A spokesperson for Babylon Health told MailOnline the company does not suggest people might have cancer.
They said: ‘Not all lumps in the breast are breast cancer – most of the time lumps are non-cancerous.
‘In this particular scenario, the lump might be cancerous, and smoking is a risk factor, but there are no other symptoms to suggest this apart from the lump.
‘In order to represent what would happen in face to face clinical practice, where a doctor would highlight that there might be something more serious (such as cancer), we recently made some design changes to our app.
‘We now say “something potentially serious”, rather than cancer, based on user feedback which showed people were more motivated to actually go and see a doctor with this approach.
‘In this scenario, the Babylon app behaves in the same way as a GP, in that it spots risk factors for osteoporosis, and suggests this as an outcome, as well as highlighting that the breast lump may be “something potentially serious”.’
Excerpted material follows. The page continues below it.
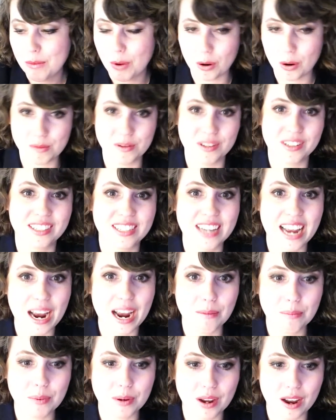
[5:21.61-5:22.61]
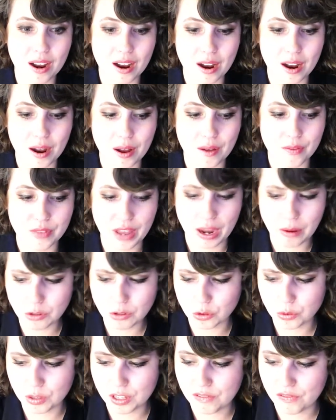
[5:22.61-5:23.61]
Pokemon Snap, that
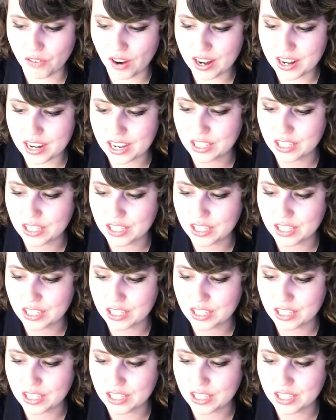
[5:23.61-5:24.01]
was really fun.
The company added that it appreciates feedback from users but accused Dr Murphy – who has criticised the app on multiple occasions – of ‘trolling’.
‘We appreciate feedback from all our users,’ the spokesperson said. ‘Including those such as Dr Murphy who run hundreds of tests on Babylon’s AI output.
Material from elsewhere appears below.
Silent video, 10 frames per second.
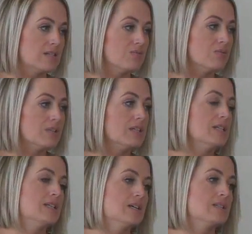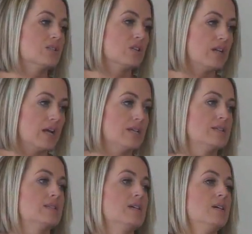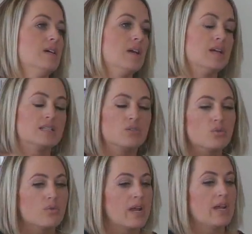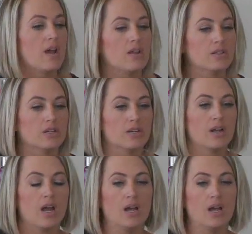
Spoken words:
It really does look nice. It's a great color.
‘While the vast majority of tests prove correct, they only report sensationally on the few outlier problems they find.
‘Clearly these individuals spends many hours testing Babylon’s system, trying to identify any possible area for complaint.
‘Unfortunately, this specific individual has repeatedly chosen to rebuff Babylon’s attempts to constructively engage.
‘They remain anonymous, though claim to be a doctor (such behaviour is against General Medical Council’s code of conduct and would lead to punitive action) and repeatedly troll Babylon on Twitter.’
HOW BABYLON HEALTH WORKS
Patients download the Babylon Health app and provide their name and a password.
They are first asked their date of birth – only over 16s can use the app as it has not been rigorously tested on children.
Patients are then asked to ‘briefly describe the symptom that’s worrying you most’.
If they reply a headache, for example, they will be asked up to 30 other questions.
They will be asked where in the head they feel the pain, how long they have had it and whether it came on suddenly.
Other questions include whether patients have any other symptoms such as dizziness, flashing lights in their eyes or sickness.
They will also be asked if they have lost or gained weight (weight loss can be a sign of cancer) and if they are more stressed.
At the end of the questions, patients will be told the most likely cause of their symptoms and the action they should take.
An example message reads: ‘People with symptoms similar to yours usually have the following conditions: tension headache.
‘This can usually be treated by a pharmacist’.
They will also be given a second possible cause, which in this example would be a cluster headache.
The message reads: ‘Another possible cause of these symptoms is Cluster headache (attacks of severe, one-sided headaches which occur in clusters).
‘This usually requires seeing a GP’.